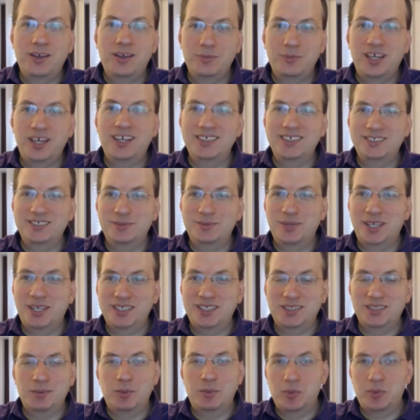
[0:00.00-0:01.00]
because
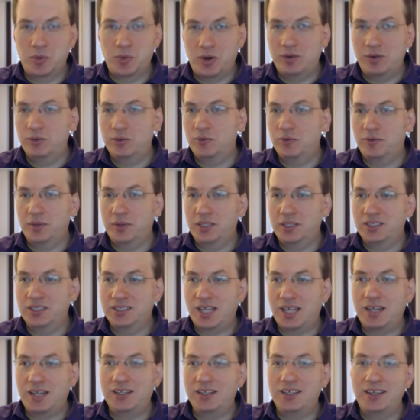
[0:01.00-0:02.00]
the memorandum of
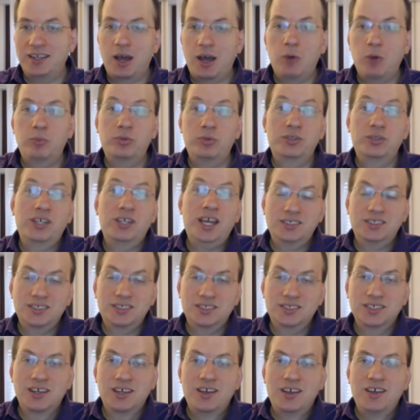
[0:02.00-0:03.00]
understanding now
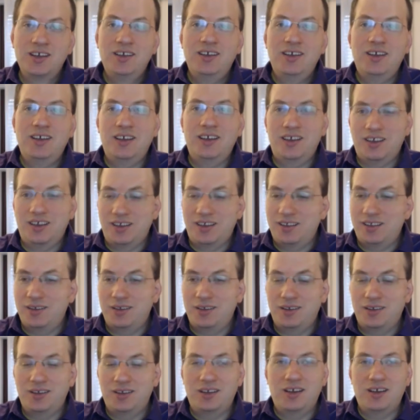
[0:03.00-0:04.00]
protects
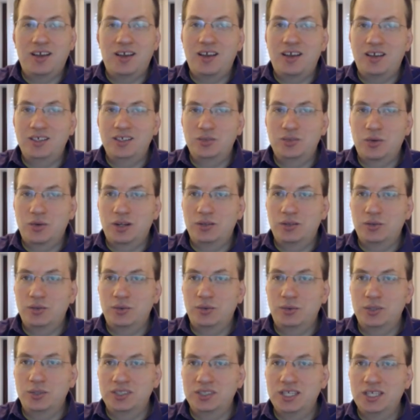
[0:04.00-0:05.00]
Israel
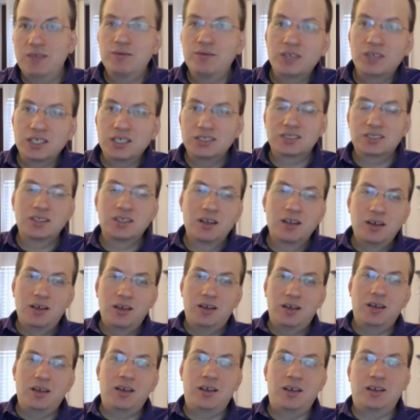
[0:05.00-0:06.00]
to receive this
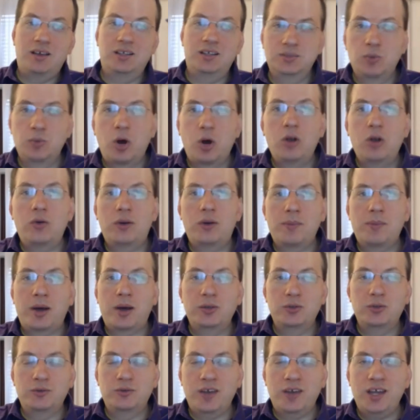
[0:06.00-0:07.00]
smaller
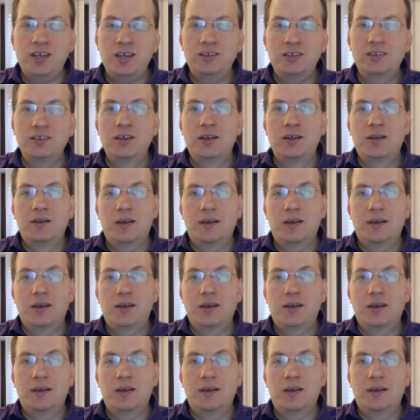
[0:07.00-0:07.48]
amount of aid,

» Task to complete
Restate, word for word, all of the material above, leaving out the images.

» Written reply
[0:00.00-0:01.00]
because
[0:01.00-0:02.00]
the memorandum of
[0:02.00-0:03.00]
understanding now
[0:03.00-0:04.00]
protects
[0:04.00-0:05.00]
Israel
[0:05.00-0:06.00]
to receive this
[0:06.00-0:07.00]
smaller
[0:07.00-0:07.48]
amount of aid,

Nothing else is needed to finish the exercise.